(Stored data)

=-=-=

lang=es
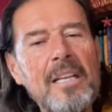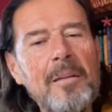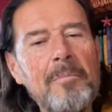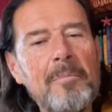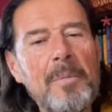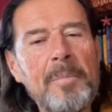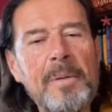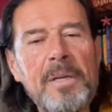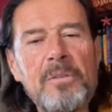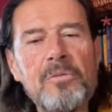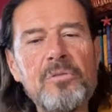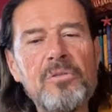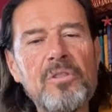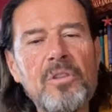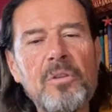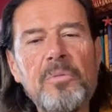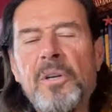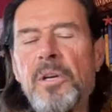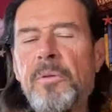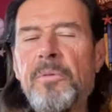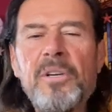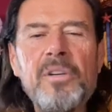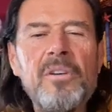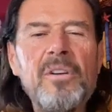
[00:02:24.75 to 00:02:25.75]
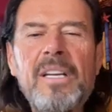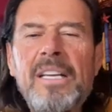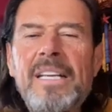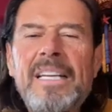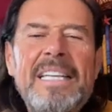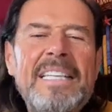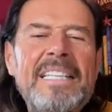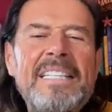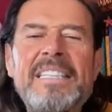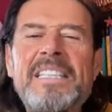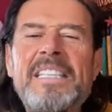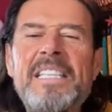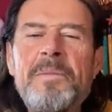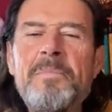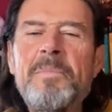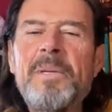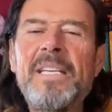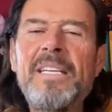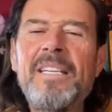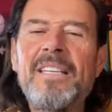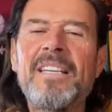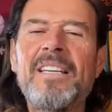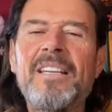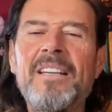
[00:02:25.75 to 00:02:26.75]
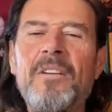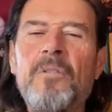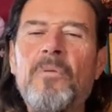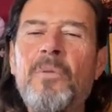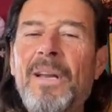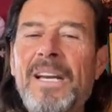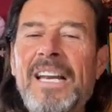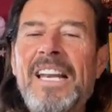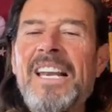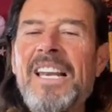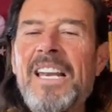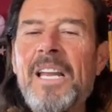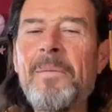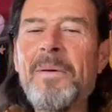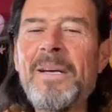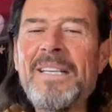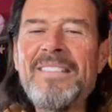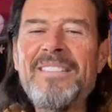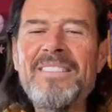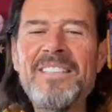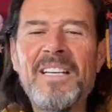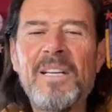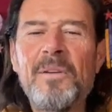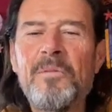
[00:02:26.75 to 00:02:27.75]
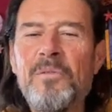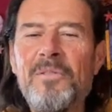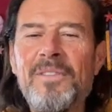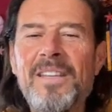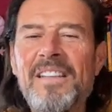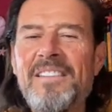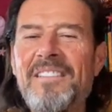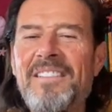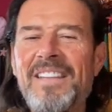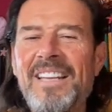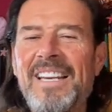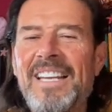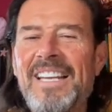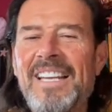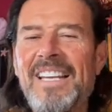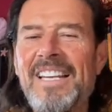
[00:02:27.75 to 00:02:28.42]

me preguntó, bueno, bueno, dime cuál es la base de la abundancia,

=-=-=

Carry over each record above character for character, with the pictures left out.

lang=es
[00:02:24.75 to 00:02:25.75]
[00:02:25.75 to 00:02:26.75]
[00:02:26.75 to 00:02:27.75]
[00:02:27.75 to 00:02:28.42]

me preguntó, bueno, bueno, dime cuál es la base de la abundancia,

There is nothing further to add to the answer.